Figure 1 below shows the number of 20CEN runs in the Santer collection of 49 20CEN runs. A few models have 5 runs (GISS EH, GISS ER, NCAR CCSM, Japan MRI), but many models only have one run.
PCMDI now has 81 20CEN runs (KNMI – 78), but the distribution has become even more unbalanced with much of the increase coming from further additions to already well-represented models e.g. NCAR CCSM.
Figure 2. KNMI 20CEN Runs (78) by Model
It’s hard to envisage circumstances under which a modeling agency would only have 1 or 2 runs in their portfolio. Modeling agencies with only one 20CEN run include: BCCR BCM2.0, Canadian CGCM 3.1(T63), CNRM CM3, ECHAM4, INM CM3.0, IPSL CM4 and MIROC 3.2 (hi-res). Modeling agencies with only two archived 20CEN runs include the influential HadCM3 and HadGEM1 models. Surely there are other runs lying around? Why are some archived and not others?
The non-archiving impacts things like Santer et al 2008. One of the forms of supposed uncertainty used by Santer to argue against a statistically significant difference between models and observations is autocorrelation uncertainty in the models. While we are limited on the observation side by the fact that we’ve only got one earth to study, a few more available runs of each model would do wonders in reducing the supposed uncertainty in model trends. Santer should probably have 1) thrown out any models for which only one run was archived; 2) written to the modeling agencies asking for more runs; 3) include a critical note against non-archiving agencies in his paper (though I’m led to believe by reviewers that such criticisms would be “unscientific”.)
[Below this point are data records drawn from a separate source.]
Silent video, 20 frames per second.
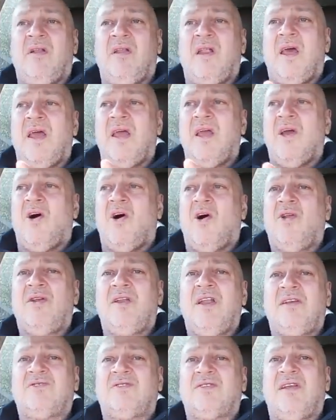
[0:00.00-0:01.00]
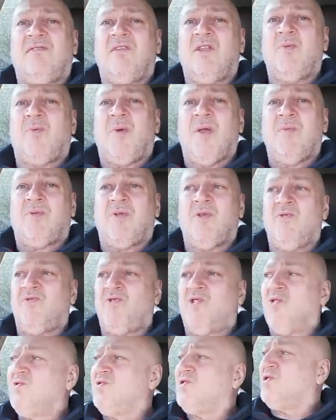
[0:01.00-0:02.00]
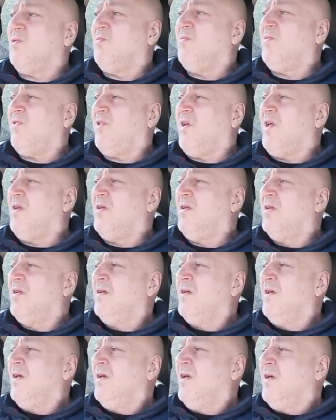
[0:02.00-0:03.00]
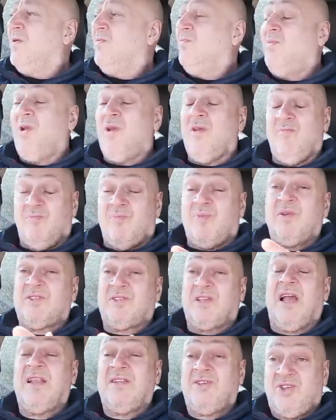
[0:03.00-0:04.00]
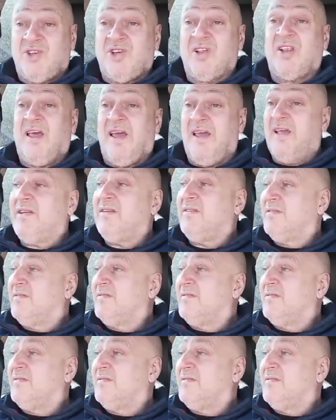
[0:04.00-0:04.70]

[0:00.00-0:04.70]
They aren't necessarily people who've done something, but potentially,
Here’s another interesting scatter plot illustrating an odd relationship between trend magnitude (for each model) and trend standard deviation (for each model). This is done only for multi-run models – as standard deviation is obviously not defined for singletons.
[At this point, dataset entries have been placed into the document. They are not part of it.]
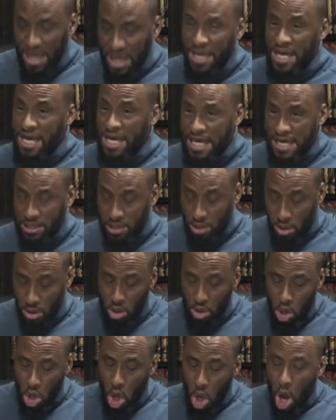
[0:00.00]

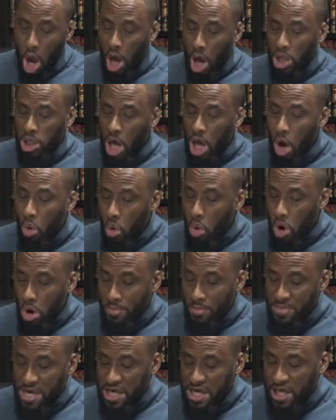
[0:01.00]
Either Allah will
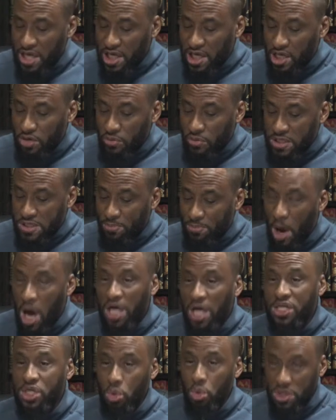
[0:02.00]
immediately
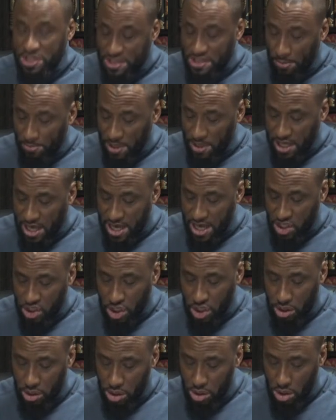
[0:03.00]
respond to a
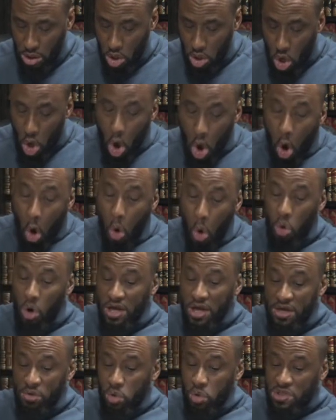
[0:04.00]
supplication, or
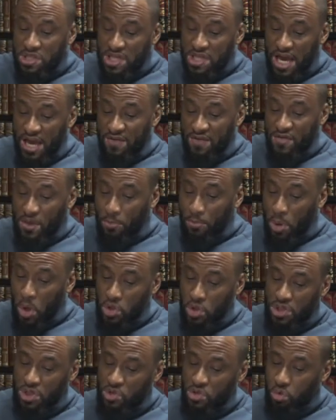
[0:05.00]
He will save the
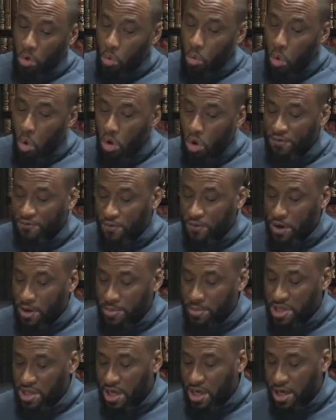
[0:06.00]
person's reward for him
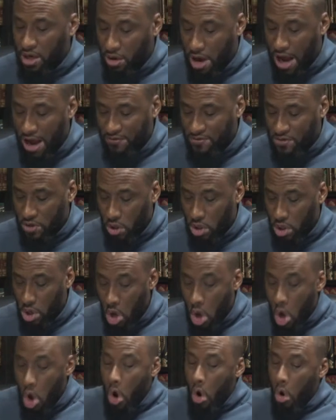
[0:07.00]
in the hereafter,
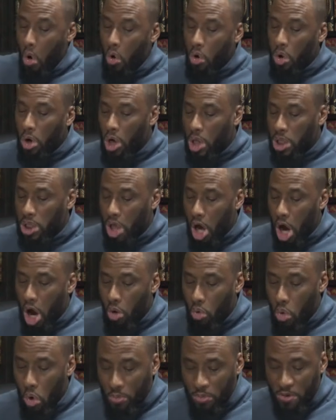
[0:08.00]
or
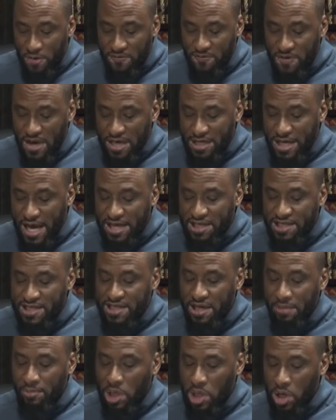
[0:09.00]
Allah will prevent a
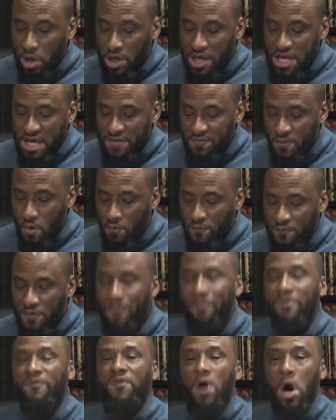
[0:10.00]
similar evil
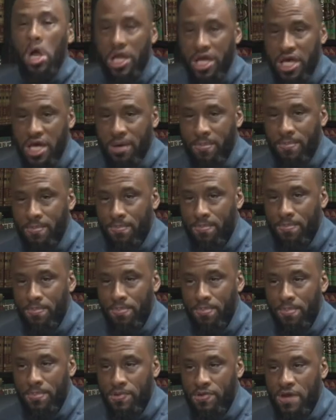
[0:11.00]
from befalling him.
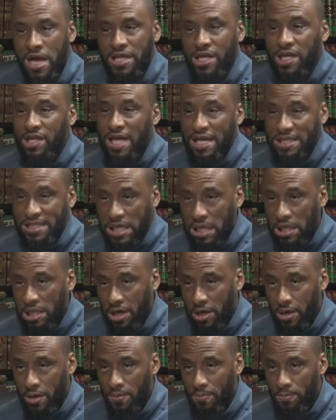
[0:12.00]
So I think that's
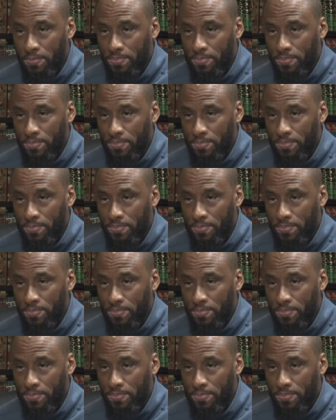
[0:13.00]
clear.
The above relationship is “significant” in statistical terms. But why should there be a relationship between the mean stratified by model and the standard deviation stratified by model. I’ve had to scratch my head a little to even think up how this might happen. I think that such a relationship could be established by a bias in favor of inclusion of (shall we say) DD trends relative to their less endowed cousins.
Or perhaps there’s some mundane reason that would trouble no one. Unfortunately, IPCC doesn;t seem to have established objective criteria requiring modeling agencies to archive all their results and so, for now, I’m left a bit puzzled. For the record, I’m not alleging such a bias on the present record. But equally it is entirely legitimate to ask what the selection criteria are. Not that I expect to get an answer.